___ Source data ___
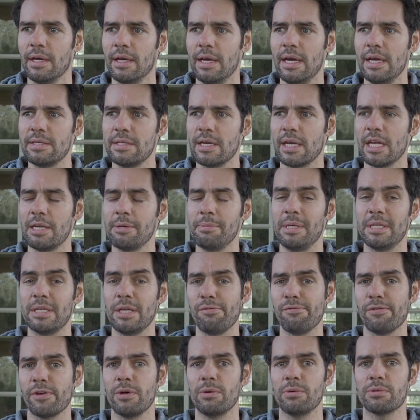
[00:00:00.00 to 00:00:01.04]
Is it going to be
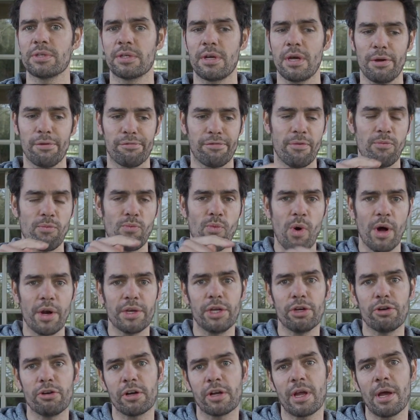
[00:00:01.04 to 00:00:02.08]
difficult to go from one
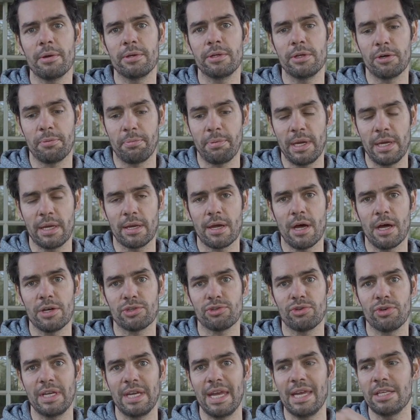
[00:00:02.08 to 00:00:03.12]
European
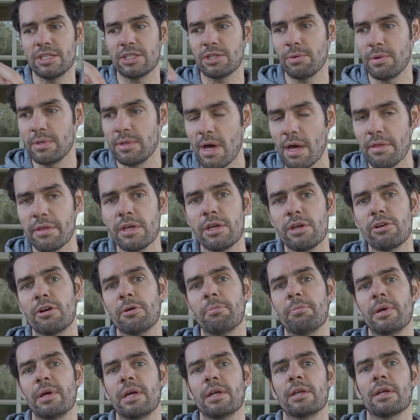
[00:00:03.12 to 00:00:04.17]
country into another
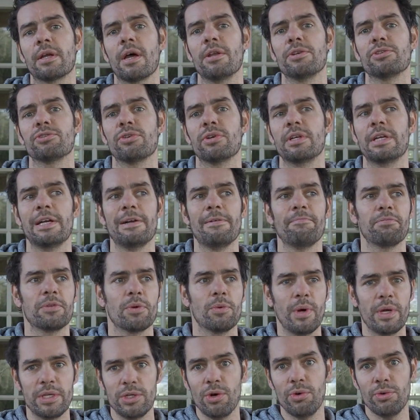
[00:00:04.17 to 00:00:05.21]
European country
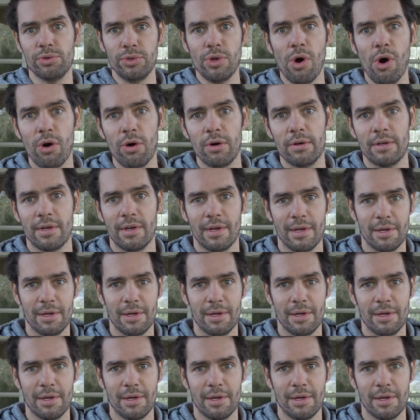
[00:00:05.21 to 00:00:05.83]
when you're not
___
Exercise requirements: If a record holds a picture, leave the picture out, but copy everything else exactly.

Your response:
[00:00:00.00 to 00:00:01.04]
Is it going to be
[00:00:01.04 to 00:00:02.08]
difficult to go from one
[00:00:02.08 to 00:00:03.12]
European
[00:00:03.12 to 00:00:04.17]
country into another
[00:00:04.17 to 00:00:05.21]
European country
[00:00:05.21 to 00:00:05.83]
when you're not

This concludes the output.